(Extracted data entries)
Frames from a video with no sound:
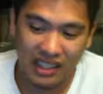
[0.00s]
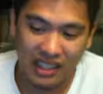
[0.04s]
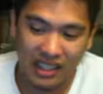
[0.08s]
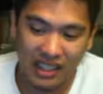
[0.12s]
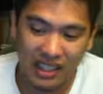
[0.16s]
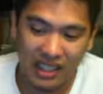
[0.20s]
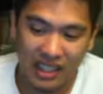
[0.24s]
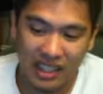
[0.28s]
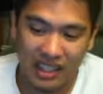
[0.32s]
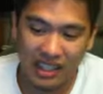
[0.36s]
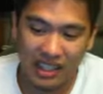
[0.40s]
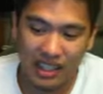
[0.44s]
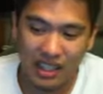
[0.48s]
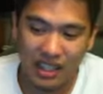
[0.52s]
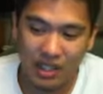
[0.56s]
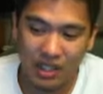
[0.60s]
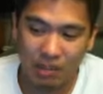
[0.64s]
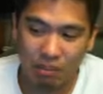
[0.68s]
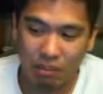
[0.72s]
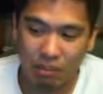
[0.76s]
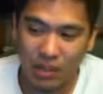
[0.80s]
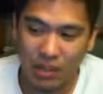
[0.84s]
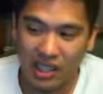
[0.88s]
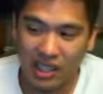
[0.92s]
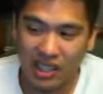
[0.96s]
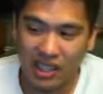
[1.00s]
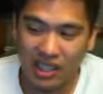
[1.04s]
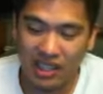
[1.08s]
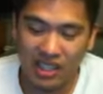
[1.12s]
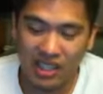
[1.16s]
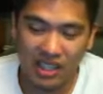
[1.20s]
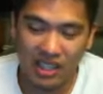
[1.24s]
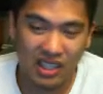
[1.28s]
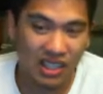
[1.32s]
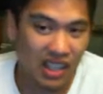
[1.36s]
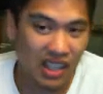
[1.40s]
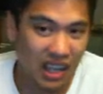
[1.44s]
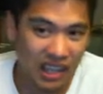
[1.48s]
has been
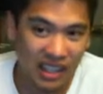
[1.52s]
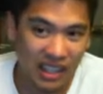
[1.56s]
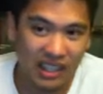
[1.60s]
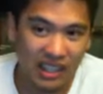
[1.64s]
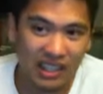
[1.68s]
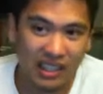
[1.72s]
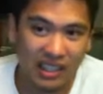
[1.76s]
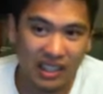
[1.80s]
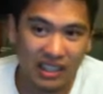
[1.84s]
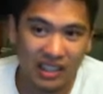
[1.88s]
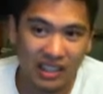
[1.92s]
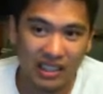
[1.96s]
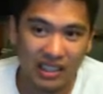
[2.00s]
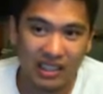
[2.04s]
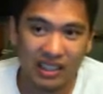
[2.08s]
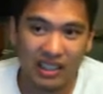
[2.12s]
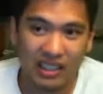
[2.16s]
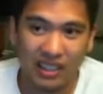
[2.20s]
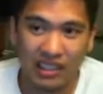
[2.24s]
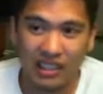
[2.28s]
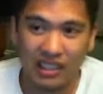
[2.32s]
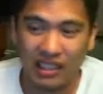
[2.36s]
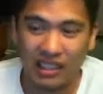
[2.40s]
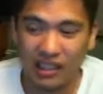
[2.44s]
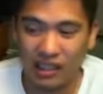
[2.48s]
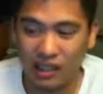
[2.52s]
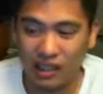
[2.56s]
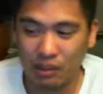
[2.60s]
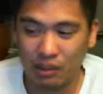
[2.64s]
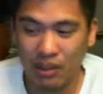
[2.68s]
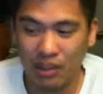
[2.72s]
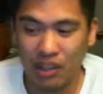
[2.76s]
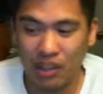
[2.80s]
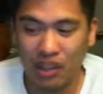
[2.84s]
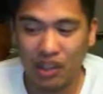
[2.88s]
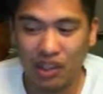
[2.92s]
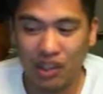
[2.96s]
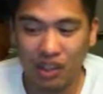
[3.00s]
steady. It has
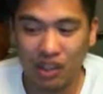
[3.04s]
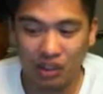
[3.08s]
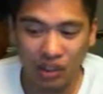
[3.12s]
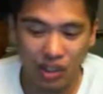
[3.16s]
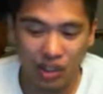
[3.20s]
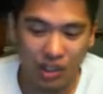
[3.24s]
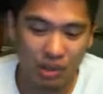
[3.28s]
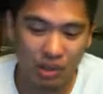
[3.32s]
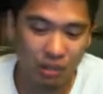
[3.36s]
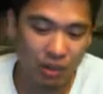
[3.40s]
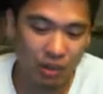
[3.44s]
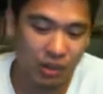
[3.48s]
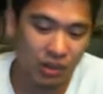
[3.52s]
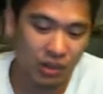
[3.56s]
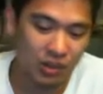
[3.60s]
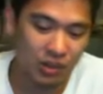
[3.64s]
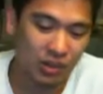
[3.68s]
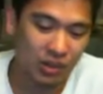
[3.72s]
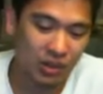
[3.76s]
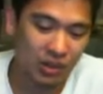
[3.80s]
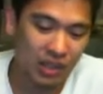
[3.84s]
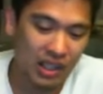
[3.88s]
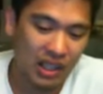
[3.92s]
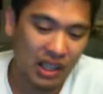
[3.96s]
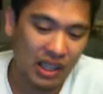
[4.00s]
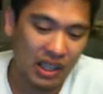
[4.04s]
been noticeable.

* [Task description]
Repeat the records above word for word, keeping no pictures in the copy.

* [Answer to this exercise]
Frames from a video with no sound:
[0.00s]
[0.04s]
[0.08s]
[0.12s]
[0.16s]
[0.20s]
[0.24s]
[0.28s]
[0.32s]
[0.36s]
[0.40s]
[0.44s]
[0.48s]
[0.52s]
[0.56s]
[0.60s]
[0.64s]
[0.68s]
[0.72s]
[0.76s]
[0.80s]
[0.84s]
[0.88s]
[0.92s]
[0.96s]
[1.00s]
[1.04s]
[1.08s]
[1.12s]
[1.16s]
[1.20s]
[1.24s]
[1.28s]
[1.32s]
[1.36s]
[1.40s]
[1.44s]
[1.48s]
has been
[1.52s]
[1.56s]
[1.60s]
[1.64s]
[1.68s]
[1.72s]
[1.76s]
[1.80s]
[1.84s]
[1.88s]
[1.92s]
[1.96s]
[2.00s]
[2.04s]
[2.08s]
[2.12s]
[2.16s]
[2.20s]
[2.24s]
[2.28s]
[2.32s]
[2.36s]
[2.40s]
[2.44s]
[2.48s]
[2.52s]
[2.56s]
[2.60s]
[2.64s]
[2.68s]
[2.72s]
[2.76s]
[2.80s]
[2.84s]
[2.88s]
[2.92s]
[2.96s]
[3.00s]
steady. It has
[3.04s]
[3.08s]
[3.12s]
[3.16s]
[3.20s]
[3.24s]
[3.28s]
[3.32s]
[3.36s]
[3.40s]
[3.44s]
[3.48s]
[3.52s]
[3.56s]
[3.60s]
[3.64s]
[3.68s]
[3.72s]
[3.76s]
[3.80s]
[3.84s]
[3.88s]
[3.92s]
[3.96s]
[4.00s]
[4.04s]
been noticeable.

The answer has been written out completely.